Dans le sud du Liban, de la fumée s’élève après qu’une frappe aérienne israélienne a visé le quartier d’al-Mansouri, le 2 septembre 2026. KAWNAT HAJU / AFP
Le ministère de la défense israélien a affirmé, vendredi 4 septembre, que la « zone de sécurité » occupée par son armée dans le sud du Liban était désormais consolidée, après la prise d’une crête montagneuse qui servait, selon elle, de position stratégique au Hezbollah.
« La prise de la crête [position] d’Ali-Taher marque l’achèvement du contrôle [par Israël] de la zone de sécurité dans le sud du Liban », a déclaré Israel Katz, le ministre de la défense israélien, dans une vidéo diffusée par ses services.

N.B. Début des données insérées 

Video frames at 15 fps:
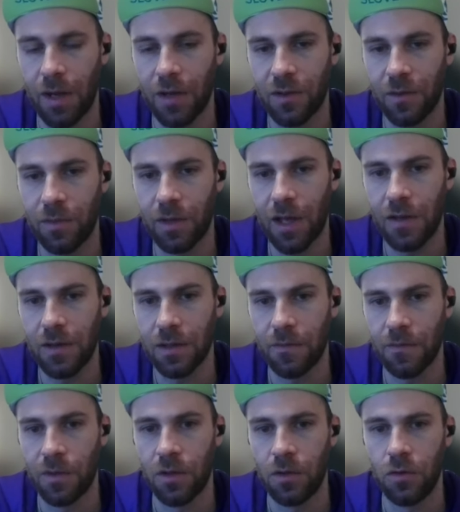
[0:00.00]
make some tests,
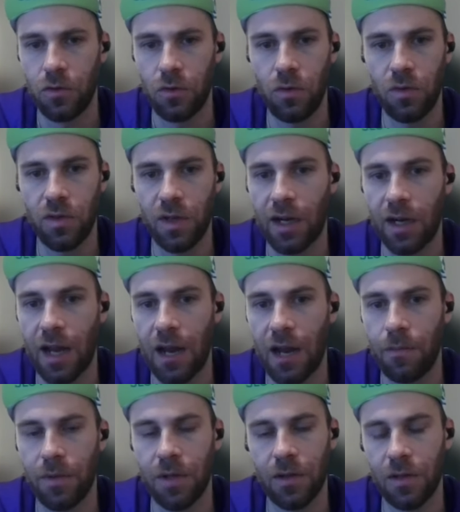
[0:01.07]
choose a
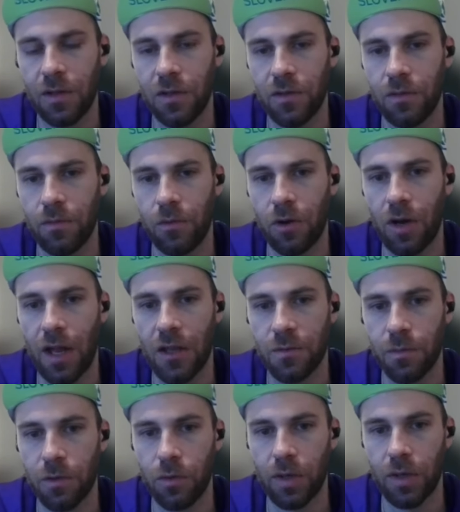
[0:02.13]
climb that is more or
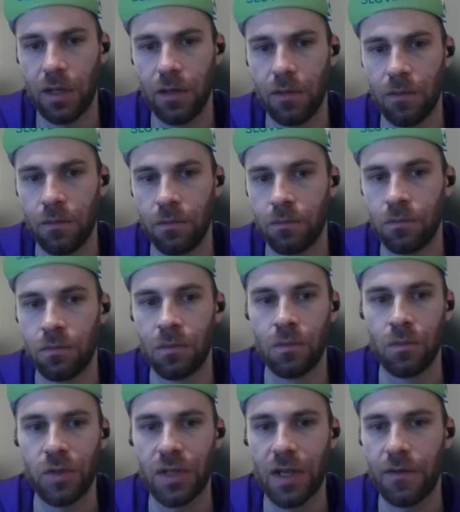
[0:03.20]
less between
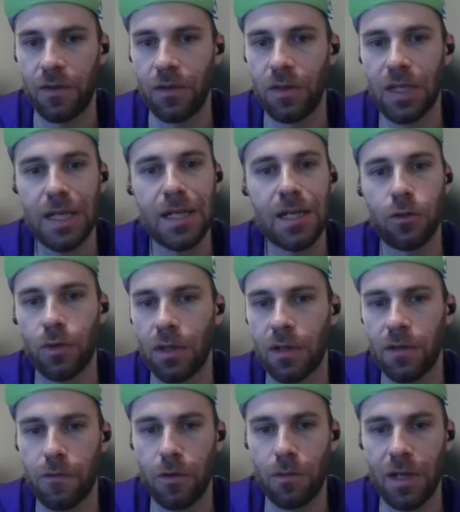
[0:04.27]
17 and
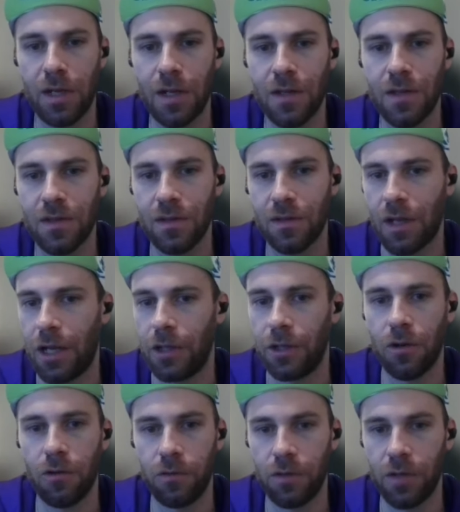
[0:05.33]
23 minutes
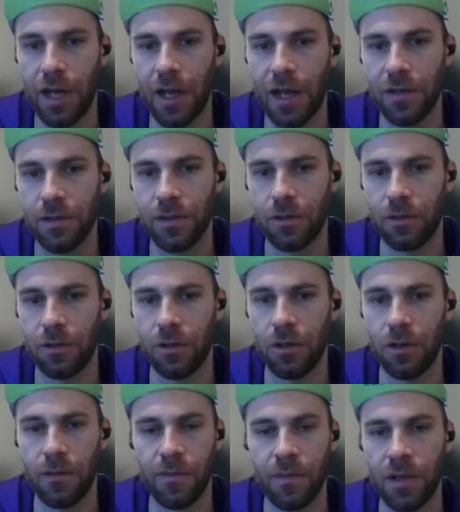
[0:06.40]
and go full gas,
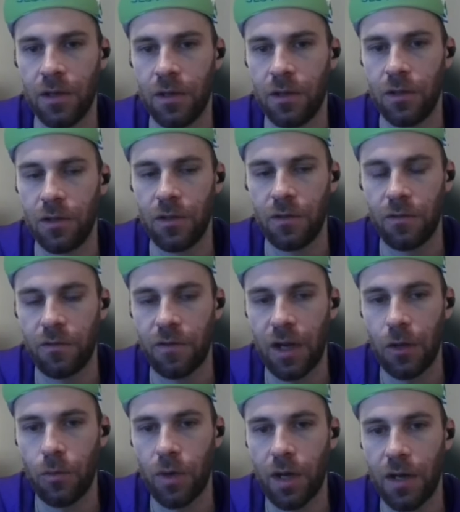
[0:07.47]
or
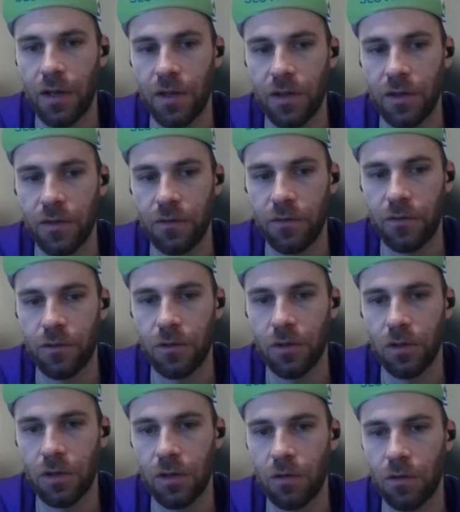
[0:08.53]
find one that is
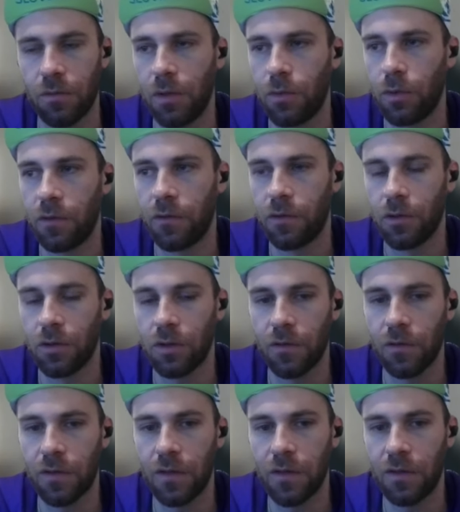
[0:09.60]
40 or between 40
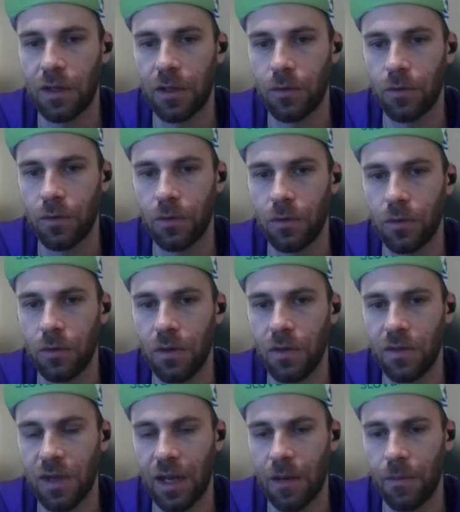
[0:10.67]
and 50 and do the
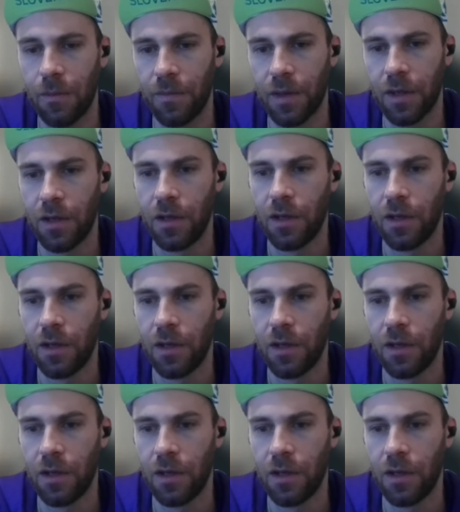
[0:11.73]
same.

Jeudi soir, l’armée israélienne avait déjà annoncé la prise de cette position, située au nord du Litani, fleuve situé à la lisière de la zone occupée par Israël dans le sud du Liban.

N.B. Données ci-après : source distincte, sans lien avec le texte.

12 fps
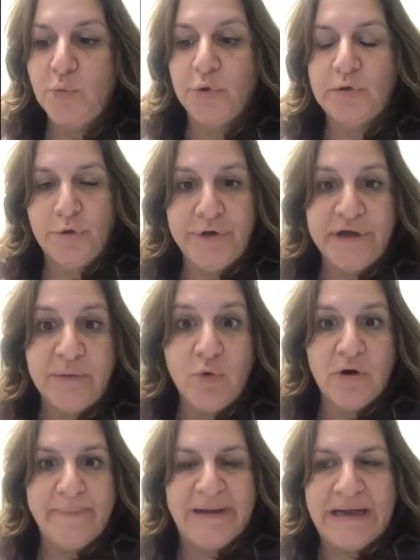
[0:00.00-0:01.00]
learning
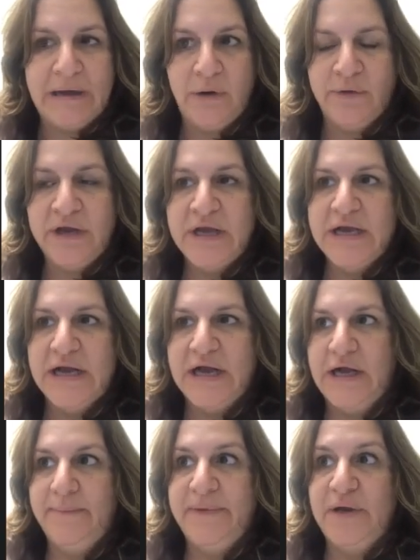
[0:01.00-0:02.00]
more about,
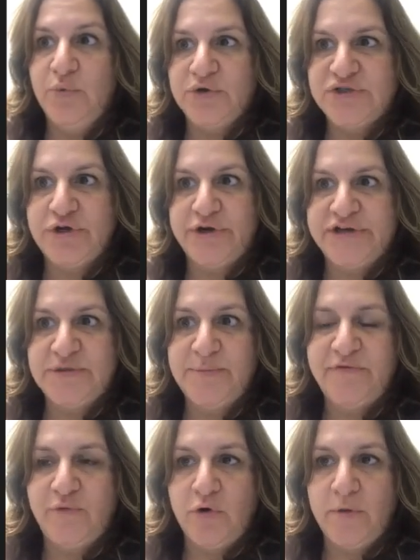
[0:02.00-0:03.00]
and we're starting to
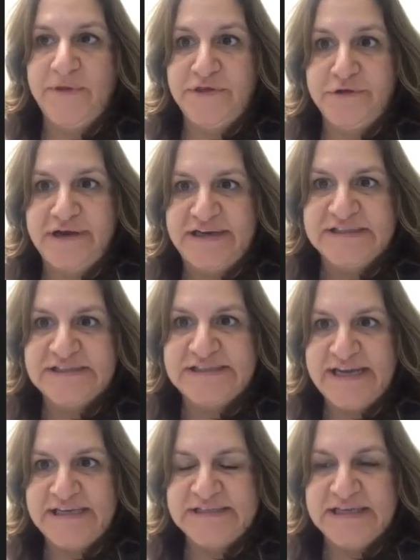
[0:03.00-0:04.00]
perform in the United
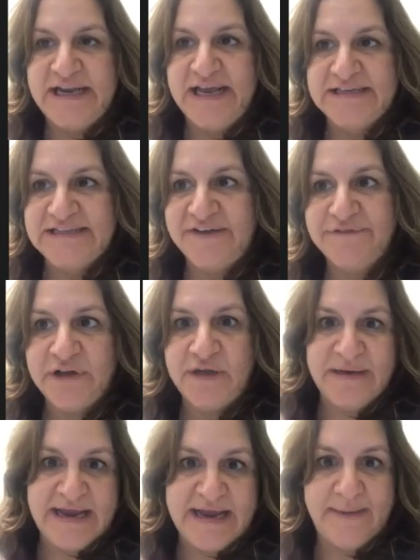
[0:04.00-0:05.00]
States. It had definitely
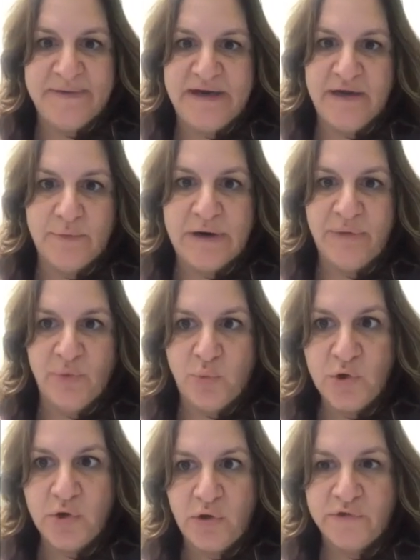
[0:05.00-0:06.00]
been happening around the
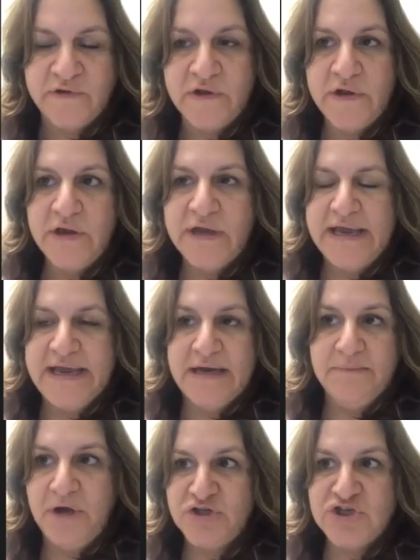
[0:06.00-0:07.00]
world at a
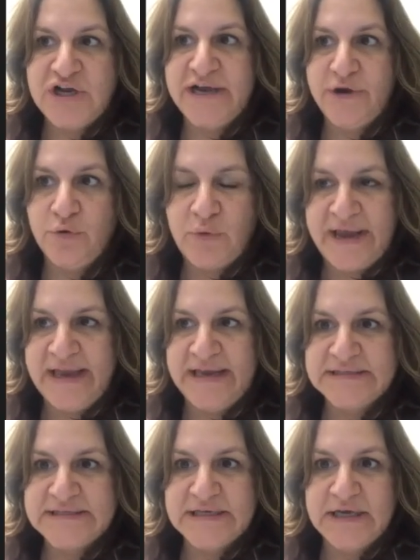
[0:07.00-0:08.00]
much higher
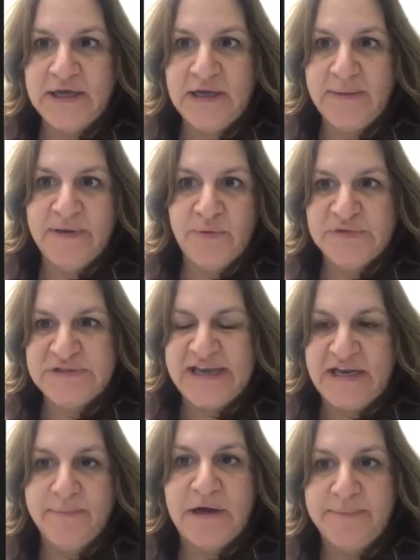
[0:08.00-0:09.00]
rate, and was
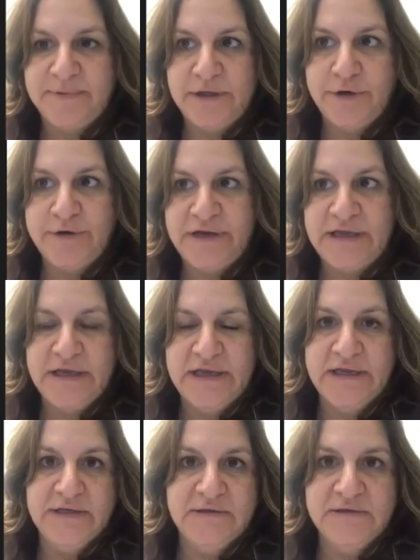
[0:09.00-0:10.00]
gaining popularity
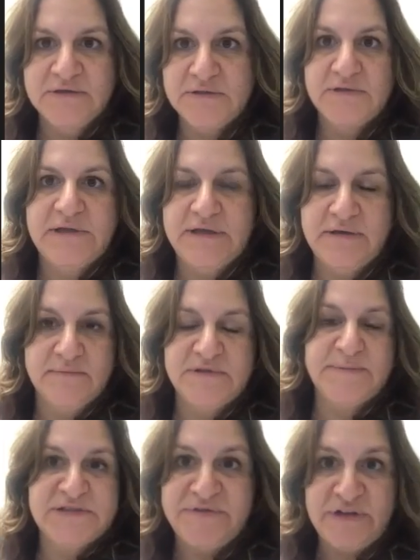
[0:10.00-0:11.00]
in
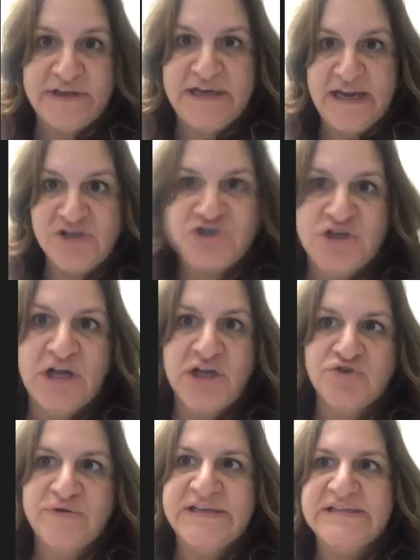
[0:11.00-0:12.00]
specifically in Asian
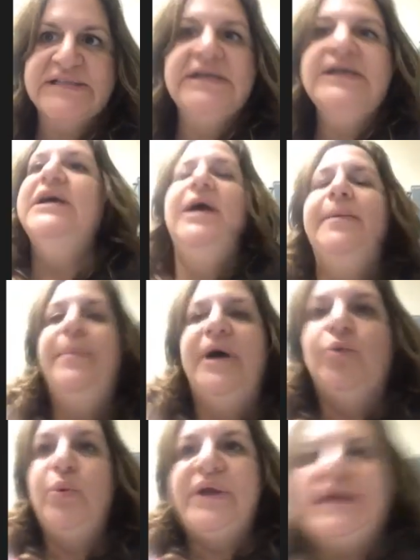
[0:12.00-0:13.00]
countries, but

Selon elle, le Hezbollah a établi un centre de commandement souterrain dans ce secteur, lui permettant de lancer des drones et des missiles contre les positions militaires israéliennes dans le sud du Liban, ainsi que sur le nord d’Israël, situé de l’autre côté de la frontière entre les deux pays. Des « salles de stockage d’armes » y auraient été construites sur « plus de deux décennies », précise-t-elle.